On Equivalent Characterizations of NP in Abstract Models of Computation
Abstract
We investigate machine models similar to Turing machines that are augmented by the operations of a first-order structure R, and we show that under weak conditions on R, the complexity class NP(R) may be characterized in three equivalent ways: (1) by polynomial-time verification algorithms implemented on R-machines, (2) by the NP(R)-complete problem SAT(R), and (3) by existential second-order metafinite logic over R via descriptive complexity. By characterizing NP(R) in these three ways, we extend previous work and embed it in one coherent framework. Some conditions on R must be assumed in order to achieve the above trinity because there are infinite-vocabulary structures for which NP(R) does not have a complete problem. Surprisingly, even in these cases, we show that NP(R) does have a characterization in terms of existential second-order metafinite logic, suggesting that descriptive complexity theory is well suited to working with infinite-vocabulary structures, such as real vector spaces.
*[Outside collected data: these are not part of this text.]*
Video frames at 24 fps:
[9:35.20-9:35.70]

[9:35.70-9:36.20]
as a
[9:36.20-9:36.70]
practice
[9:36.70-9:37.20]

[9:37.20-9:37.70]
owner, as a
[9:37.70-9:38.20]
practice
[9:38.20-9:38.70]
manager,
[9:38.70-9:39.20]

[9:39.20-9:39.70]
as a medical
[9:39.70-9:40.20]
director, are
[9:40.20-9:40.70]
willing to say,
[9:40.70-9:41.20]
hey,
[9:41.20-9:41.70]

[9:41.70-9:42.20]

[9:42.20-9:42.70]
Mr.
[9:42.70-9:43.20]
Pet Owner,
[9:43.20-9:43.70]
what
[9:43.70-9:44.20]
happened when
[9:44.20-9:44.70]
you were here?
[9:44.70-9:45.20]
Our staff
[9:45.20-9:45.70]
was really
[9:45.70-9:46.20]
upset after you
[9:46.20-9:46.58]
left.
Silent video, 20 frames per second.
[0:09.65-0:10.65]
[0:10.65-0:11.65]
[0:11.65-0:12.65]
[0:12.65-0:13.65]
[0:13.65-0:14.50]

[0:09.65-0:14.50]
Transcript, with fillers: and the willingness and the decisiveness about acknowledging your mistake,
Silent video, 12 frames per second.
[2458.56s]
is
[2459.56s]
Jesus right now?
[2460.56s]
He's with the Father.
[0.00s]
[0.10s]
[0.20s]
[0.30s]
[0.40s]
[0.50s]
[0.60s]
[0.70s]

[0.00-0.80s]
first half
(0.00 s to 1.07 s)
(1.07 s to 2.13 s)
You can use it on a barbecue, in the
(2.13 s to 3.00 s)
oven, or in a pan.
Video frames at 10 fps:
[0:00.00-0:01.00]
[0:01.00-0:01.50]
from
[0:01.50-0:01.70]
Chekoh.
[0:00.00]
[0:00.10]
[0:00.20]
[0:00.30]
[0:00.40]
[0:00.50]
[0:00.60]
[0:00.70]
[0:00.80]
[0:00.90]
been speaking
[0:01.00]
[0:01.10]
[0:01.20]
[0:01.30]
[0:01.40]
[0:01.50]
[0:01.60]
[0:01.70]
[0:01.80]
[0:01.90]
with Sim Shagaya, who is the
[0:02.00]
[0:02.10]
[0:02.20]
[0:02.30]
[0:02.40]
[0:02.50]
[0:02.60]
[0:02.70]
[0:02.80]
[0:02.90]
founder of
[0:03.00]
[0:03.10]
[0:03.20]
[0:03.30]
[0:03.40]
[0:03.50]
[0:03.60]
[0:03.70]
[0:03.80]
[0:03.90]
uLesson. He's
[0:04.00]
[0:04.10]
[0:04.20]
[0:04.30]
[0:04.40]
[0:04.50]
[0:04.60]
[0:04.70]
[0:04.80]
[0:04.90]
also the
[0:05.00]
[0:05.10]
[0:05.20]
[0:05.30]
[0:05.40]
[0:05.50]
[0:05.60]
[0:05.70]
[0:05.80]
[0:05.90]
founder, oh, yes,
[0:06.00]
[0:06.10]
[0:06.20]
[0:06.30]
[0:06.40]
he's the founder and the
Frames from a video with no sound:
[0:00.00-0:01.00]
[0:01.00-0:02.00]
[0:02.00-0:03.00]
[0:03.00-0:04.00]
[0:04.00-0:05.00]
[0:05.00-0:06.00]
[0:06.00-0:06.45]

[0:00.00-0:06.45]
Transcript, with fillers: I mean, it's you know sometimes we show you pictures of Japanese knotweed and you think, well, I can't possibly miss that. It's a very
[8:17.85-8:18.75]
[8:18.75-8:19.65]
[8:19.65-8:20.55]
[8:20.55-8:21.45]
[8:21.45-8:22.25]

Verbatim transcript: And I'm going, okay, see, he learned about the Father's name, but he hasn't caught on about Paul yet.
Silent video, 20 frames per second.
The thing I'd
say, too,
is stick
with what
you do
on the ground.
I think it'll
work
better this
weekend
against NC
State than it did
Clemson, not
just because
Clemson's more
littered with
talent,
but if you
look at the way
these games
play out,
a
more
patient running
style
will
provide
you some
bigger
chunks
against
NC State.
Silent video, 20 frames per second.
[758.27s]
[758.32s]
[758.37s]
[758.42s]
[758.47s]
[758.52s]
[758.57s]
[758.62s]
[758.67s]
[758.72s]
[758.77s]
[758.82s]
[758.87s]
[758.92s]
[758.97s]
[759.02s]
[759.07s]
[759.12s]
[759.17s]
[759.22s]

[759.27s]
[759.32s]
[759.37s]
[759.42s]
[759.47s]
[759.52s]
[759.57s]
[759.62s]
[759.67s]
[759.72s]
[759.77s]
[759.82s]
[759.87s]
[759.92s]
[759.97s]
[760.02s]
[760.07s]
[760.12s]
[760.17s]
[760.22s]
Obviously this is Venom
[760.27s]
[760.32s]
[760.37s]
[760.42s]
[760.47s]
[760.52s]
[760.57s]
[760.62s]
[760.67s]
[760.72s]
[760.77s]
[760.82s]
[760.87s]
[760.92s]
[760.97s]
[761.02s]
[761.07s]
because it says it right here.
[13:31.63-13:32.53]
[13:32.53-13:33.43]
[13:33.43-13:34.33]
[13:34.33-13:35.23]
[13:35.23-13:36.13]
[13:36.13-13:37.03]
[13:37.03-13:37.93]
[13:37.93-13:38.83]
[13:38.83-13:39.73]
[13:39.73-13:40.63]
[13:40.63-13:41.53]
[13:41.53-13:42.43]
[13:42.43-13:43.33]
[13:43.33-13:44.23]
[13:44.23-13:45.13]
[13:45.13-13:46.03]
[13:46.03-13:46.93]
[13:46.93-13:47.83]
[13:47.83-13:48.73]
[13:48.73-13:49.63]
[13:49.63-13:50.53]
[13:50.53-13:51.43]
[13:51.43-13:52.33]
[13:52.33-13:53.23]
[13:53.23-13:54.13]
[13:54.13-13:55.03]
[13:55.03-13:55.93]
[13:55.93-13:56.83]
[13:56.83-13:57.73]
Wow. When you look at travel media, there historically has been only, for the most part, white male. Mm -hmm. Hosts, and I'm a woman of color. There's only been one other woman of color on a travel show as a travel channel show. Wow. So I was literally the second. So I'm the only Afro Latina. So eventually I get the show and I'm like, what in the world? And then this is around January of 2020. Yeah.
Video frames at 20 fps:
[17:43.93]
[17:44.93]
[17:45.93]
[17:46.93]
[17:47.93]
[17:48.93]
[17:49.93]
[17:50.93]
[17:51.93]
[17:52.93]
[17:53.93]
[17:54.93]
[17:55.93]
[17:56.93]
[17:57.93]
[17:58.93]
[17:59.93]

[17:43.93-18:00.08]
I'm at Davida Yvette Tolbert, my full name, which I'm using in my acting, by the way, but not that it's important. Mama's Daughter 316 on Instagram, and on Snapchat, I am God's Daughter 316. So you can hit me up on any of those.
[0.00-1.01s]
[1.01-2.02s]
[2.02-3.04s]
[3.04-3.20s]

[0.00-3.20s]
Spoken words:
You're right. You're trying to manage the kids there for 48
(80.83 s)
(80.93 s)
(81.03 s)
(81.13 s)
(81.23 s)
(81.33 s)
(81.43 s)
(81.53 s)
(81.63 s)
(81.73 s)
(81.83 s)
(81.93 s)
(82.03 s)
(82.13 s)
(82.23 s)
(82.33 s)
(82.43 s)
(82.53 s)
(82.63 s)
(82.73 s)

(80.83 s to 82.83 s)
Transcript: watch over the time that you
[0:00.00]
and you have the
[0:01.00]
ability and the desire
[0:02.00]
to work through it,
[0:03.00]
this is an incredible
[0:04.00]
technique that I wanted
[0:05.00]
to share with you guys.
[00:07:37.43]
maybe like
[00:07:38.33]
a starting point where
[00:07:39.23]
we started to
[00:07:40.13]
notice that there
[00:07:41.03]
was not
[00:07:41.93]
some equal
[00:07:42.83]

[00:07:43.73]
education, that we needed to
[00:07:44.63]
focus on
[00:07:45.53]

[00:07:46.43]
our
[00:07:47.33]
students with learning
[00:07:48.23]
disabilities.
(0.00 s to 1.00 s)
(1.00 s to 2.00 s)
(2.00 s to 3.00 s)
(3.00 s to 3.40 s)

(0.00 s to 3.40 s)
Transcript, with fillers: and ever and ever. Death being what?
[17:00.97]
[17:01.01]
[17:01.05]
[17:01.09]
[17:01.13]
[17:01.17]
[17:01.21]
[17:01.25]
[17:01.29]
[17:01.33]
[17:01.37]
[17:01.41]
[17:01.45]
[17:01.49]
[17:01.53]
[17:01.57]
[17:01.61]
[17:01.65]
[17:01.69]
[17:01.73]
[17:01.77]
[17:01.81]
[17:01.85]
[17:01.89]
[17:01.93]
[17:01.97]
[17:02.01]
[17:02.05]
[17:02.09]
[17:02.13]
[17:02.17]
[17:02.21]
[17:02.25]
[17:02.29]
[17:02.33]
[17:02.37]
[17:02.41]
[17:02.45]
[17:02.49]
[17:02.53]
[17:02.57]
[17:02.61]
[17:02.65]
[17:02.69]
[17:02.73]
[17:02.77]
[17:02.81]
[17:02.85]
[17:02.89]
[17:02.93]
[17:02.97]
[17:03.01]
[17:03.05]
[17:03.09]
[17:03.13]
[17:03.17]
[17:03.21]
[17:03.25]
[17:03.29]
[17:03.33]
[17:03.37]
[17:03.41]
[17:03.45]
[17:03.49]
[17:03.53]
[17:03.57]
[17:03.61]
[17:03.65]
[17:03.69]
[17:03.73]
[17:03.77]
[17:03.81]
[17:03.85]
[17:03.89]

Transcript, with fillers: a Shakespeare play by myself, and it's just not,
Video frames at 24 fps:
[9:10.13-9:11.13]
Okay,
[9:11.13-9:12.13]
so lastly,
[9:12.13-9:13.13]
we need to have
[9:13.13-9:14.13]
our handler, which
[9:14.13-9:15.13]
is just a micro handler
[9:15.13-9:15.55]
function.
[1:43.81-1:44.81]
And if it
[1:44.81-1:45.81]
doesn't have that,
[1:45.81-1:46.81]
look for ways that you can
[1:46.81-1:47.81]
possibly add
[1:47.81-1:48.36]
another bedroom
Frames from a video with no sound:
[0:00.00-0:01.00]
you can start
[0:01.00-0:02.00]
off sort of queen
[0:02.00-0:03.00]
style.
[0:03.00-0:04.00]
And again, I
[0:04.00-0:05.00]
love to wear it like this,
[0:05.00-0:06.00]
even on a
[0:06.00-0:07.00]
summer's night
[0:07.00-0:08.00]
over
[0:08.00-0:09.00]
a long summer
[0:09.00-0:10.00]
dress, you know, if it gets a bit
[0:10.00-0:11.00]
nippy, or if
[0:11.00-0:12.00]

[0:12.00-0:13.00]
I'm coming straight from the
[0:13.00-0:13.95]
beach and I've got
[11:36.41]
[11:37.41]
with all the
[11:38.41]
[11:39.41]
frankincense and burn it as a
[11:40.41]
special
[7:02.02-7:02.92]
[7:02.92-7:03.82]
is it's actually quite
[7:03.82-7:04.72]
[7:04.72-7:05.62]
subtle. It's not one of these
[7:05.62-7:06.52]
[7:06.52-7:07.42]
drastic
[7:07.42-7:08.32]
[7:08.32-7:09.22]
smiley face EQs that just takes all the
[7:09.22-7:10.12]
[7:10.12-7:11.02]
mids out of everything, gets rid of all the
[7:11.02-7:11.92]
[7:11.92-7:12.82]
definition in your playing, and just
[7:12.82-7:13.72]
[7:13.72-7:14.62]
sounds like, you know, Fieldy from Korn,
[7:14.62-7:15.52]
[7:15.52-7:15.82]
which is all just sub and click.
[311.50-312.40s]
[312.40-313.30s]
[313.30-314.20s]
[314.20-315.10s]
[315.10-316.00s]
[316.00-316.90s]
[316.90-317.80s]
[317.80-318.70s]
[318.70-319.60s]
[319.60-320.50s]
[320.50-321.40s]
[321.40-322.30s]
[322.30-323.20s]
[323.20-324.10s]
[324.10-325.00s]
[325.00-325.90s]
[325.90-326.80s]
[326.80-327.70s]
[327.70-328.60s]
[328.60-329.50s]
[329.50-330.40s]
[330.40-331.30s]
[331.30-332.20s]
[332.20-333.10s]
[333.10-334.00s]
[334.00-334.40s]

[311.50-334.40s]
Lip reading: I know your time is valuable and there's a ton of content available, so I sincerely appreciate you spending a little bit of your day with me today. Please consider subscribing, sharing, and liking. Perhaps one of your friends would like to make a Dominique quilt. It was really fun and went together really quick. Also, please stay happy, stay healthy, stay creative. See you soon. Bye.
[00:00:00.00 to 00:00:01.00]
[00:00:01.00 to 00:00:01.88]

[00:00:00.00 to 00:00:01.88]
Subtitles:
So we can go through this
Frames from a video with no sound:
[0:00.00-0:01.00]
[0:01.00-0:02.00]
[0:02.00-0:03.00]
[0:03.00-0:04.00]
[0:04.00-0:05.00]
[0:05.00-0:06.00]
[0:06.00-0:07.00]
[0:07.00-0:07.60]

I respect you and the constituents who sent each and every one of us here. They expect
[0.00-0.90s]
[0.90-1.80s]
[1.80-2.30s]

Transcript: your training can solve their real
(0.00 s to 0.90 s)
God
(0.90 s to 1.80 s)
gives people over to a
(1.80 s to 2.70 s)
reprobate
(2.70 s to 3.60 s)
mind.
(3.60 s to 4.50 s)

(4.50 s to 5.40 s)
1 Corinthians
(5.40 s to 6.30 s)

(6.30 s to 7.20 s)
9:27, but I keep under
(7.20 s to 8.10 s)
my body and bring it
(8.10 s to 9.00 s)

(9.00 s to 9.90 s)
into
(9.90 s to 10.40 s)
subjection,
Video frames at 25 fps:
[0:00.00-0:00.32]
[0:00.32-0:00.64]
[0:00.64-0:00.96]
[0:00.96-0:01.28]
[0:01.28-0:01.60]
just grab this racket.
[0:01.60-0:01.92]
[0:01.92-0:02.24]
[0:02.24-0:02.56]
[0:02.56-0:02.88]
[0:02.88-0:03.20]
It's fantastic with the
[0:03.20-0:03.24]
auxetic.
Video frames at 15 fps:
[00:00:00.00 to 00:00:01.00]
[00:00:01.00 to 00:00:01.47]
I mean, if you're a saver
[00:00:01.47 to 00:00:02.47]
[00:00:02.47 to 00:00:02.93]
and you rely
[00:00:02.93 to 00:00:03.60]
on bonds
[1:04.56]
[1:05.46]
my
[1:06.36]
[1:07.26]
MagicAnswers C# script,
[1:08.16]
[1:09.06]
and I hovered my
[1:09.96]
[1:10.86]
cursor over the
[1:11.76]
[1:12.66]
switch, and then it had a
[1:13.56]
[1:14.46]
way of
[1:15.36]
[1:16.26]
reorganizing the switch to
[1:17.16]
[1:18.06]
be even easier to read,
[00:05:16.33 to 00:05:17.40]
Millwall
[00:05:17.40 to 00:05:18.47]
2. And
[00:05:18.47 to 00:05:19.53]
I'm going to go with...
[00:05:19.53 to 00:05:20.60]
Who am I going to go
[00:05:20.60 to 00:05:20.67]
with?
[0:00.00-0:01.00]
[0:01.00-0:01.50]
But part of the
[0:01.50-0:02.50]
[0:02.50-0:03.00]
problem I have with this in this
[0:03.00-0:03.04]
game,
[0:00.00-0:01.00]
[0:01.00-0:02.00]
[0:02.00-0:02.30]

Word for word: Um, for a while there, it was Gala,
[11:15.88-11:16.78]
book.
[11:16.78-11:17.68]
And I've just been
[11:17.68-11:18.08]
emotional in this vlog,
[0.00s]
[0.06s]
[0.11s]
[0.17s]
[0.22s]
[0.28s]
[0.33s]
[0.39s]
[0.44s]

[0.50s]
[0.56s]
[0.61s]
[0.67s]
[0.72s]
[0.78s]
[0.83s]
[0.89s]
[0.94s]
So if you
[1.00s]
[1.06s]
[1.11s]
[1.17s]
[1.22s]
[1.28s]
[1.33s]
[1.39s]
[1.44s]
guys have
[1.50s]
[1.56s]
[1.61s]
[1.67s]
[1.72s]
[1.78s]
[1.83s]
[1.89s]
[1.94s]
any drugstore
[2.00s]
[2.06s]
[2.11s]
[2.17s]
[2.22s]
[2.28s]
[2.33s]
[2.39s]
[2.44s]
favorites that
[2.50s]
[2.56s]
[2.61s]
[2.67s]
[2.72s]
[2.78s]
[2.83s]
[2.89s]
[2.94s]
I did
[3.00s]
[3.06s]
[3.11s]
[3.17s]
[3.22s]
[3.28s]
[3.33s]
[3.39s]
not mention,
In addition, we derive similar results for ∃R, the constant-free Boolean part of NP(R), by showing that ∃R may be characterized in three analogous ways. We then extend our results to the entire polynomial hierarchy over R and to its constant-free Boolean counterpart, the Boolean hierarchy over R. Finally, we give a characterization of the polynomial and Boolean hierarchies over R in terms of oracle R-machines.